Data provided —
+ + +

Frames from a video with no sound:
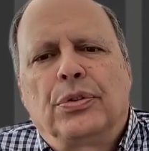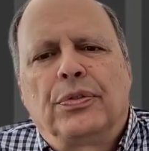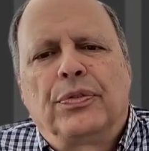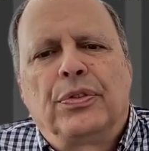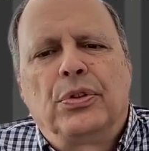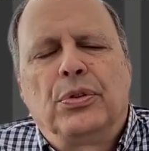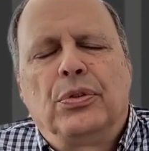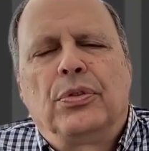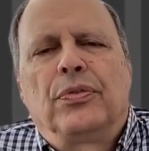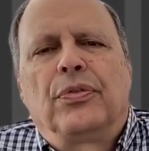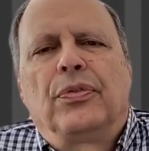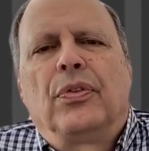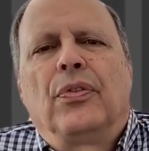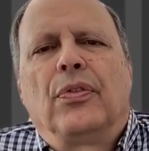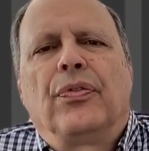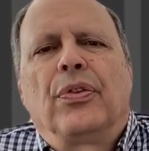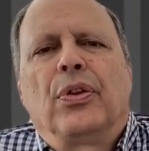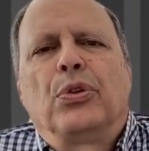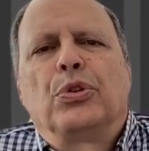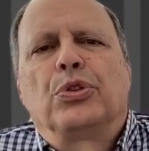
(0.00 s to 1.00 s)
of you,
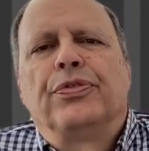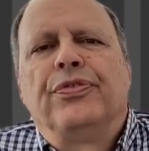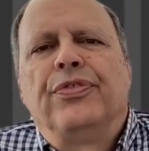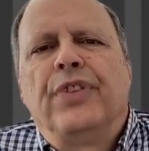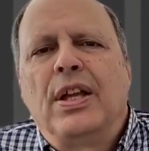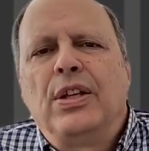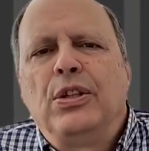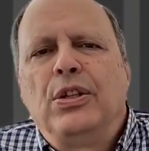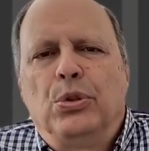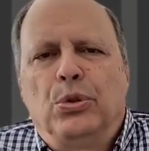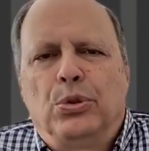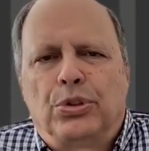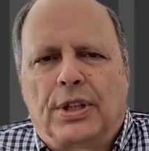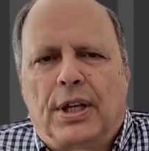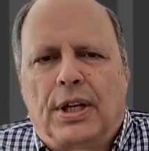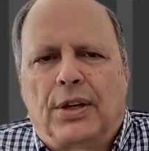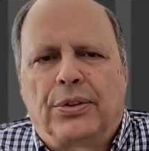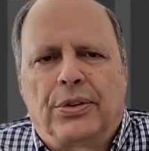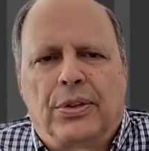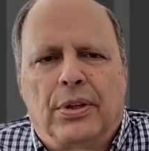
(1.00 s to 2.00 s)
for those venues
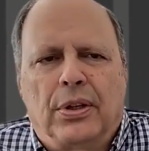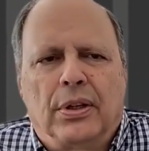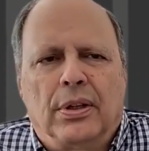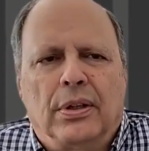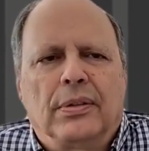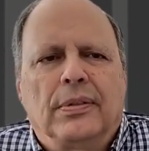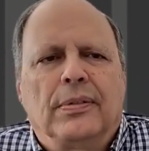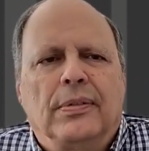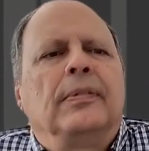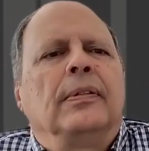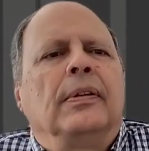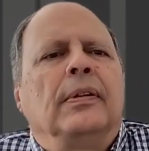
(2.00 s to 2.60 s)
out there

+ + +

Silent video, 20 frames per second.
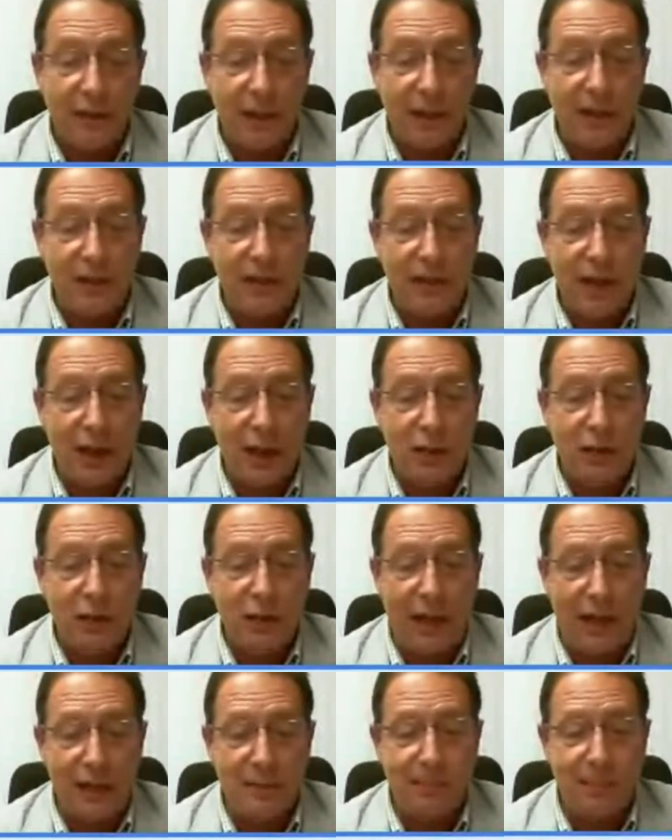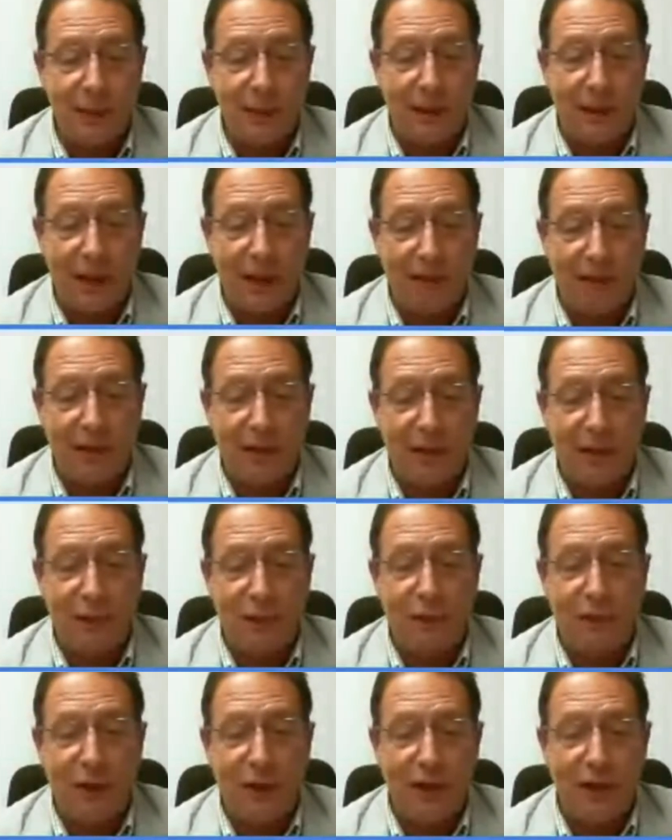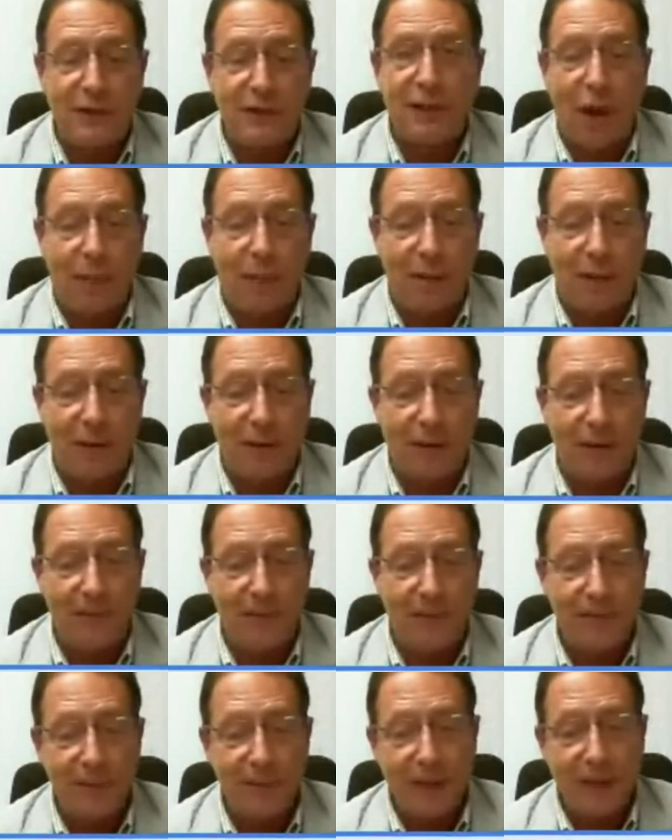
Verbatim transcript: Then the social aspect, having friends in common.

+ + +

Exercise aim — Would you please reproduce the entries above, starting at the line with "Silent video, 20 frames per second." and stopping after the line with "Verbatim transcript: Then"? Omit any pictures.

Result —
Silent video, 20 frames per second.
Verbatim transcript: Then the social aspect, having friends in common.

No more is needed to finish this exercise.